Juror ["L"] followed the court's instruction to avoid exposure to all news media as well as discussions of this case. Upon being allowed to separate from the other jurors, he went home and went to bed. He returned to the courthouse the next morning to resume deliberations. ["L"] believes that he did not learn of the attempted assassination of President Reagan until after the trial was over.
The court finds that all jurors were credible witnesses in every respect.
The fact of President Reagan's shooting had absolutely no effect on the deliberation or decision of any juror in this case.
When the jurors were separated during jury deliberations, they did not discuss the case with anyone nor did anyone discuss the case with them. Further, none of the jurors were exposed to media coverage of any kind while separated during deliberations.
While we are mindful that the court in Smalls noted the dubious value of jurors' affidavits, we view these findings as being far more probative of the effect of separation on the jurors' deliberation and decision than affidavits because they were entered by an experienced and careful trial judge after the appellants had an opportunity to fully cross-examine the jurors and present other evidence. The findings make it clear that the jurors were not influenced by their separation.

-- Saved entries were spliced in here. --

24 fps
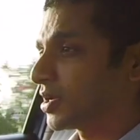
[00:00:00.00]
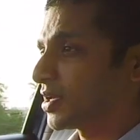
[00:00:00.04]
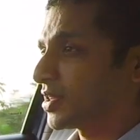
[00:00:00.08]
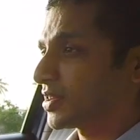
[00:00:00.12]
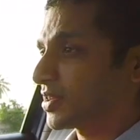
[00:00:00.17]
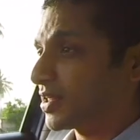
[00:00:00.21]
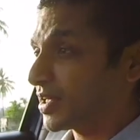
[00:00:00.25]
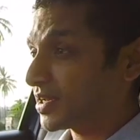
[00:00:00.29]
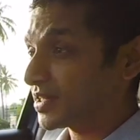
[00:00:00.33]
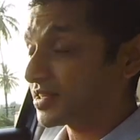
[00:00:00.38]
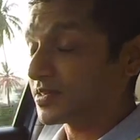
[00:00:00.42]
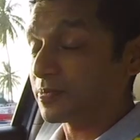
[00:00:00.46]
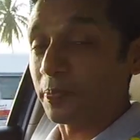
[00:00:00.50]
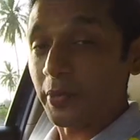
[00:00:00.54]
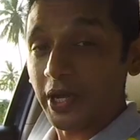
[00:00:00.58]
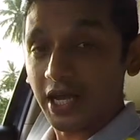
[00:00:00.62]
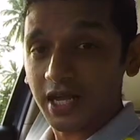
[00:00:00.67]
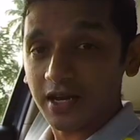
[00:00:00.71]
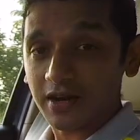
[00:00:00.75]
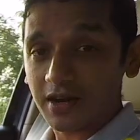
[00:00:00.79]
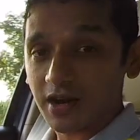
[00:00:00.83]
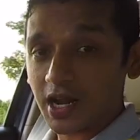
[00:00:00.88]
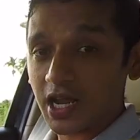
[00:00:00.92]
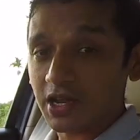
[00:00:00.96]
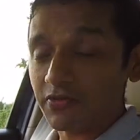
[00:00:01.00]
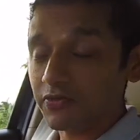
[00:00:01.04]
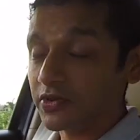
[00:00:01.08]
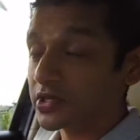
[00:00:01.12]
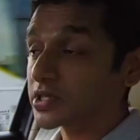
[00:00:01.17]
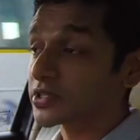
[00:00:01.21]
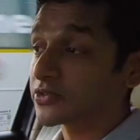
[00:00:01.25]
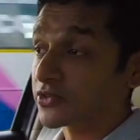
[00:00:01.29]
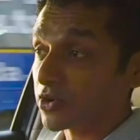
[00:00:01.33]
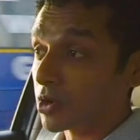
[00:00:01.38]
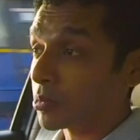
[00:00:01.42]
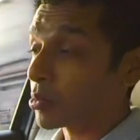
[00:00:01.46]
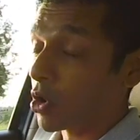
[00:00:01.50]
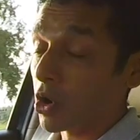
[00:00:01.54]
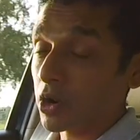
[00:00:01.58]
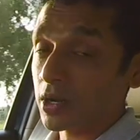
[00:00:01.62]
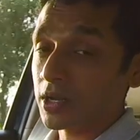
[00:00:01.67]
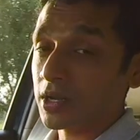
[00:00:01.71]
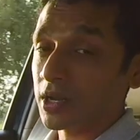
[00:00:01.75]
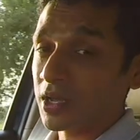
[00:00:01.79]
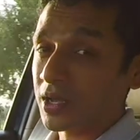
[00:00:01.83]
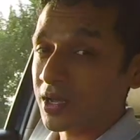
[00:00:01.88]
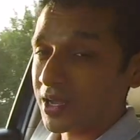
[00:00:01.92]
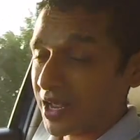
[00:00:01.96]
than its main rivals from
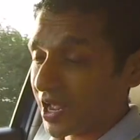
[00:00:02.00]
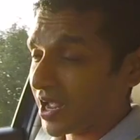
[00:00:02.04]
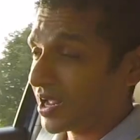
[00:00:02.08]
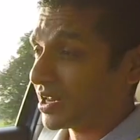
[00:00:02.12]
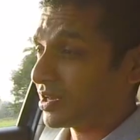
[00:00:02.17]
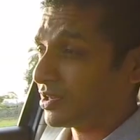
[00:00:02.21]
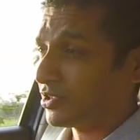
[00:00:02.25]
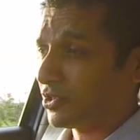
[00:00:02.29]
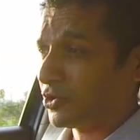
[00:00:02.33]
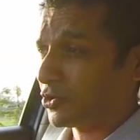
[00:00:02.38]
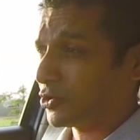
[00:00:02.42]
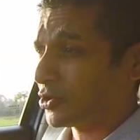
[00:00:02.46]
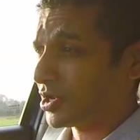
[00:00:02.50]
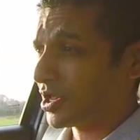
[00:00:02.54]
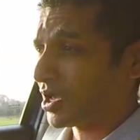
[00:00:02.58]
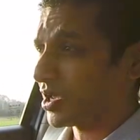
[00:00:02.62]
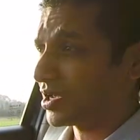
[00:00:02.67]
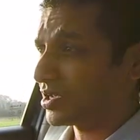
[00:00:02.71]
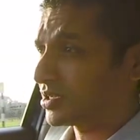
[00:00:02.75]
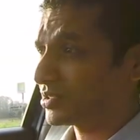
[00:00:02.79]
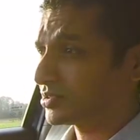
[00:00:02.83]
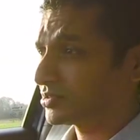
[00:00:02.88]
Honda and Hyundai.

In addition, we are persuaded by another consideration. The time sequence of the jurors' deliberation, separation, and verdict suggests they were not affected by the separation. Here, the jurors began deliberations at about 4 p.m. and separated at about 9:30 p.m. on the evening of March 30. They returned to deliberate at approximately 9 a.m. on March 31. They did not return a verdict until after 4:30 p.m. on March 31. In contrast, deliberations began in Smalls at about 11:45 a.m. on June 11. The jurors were sent home at 8:45 p.m. They returned the following day at 9 a.m. and returned a verdict by 10 a.m. The proximity of the verdict to the return from separation in Smalls suggests they were influenced during separation. Conversely, in this case the 7 1/2-hour delay between the return of the jury following separation and the verdict, although perhaps not conclusive standing alone, suggests the jury was not subject to outside influences that affected the verdict.
In conclusion, in light of the trial court's extensive and detailed findings of fact on the issue and the time sequence involved, we hold that the Bockmans were not prejudiced by the trial court's failure to sequester the jury during deliberations.
Other issues raised are without merit.
The judgments are affirmed.
CALLOW and ANDERSEN, JJ., concur.
Review denied by Supreme Court July 13, 1984.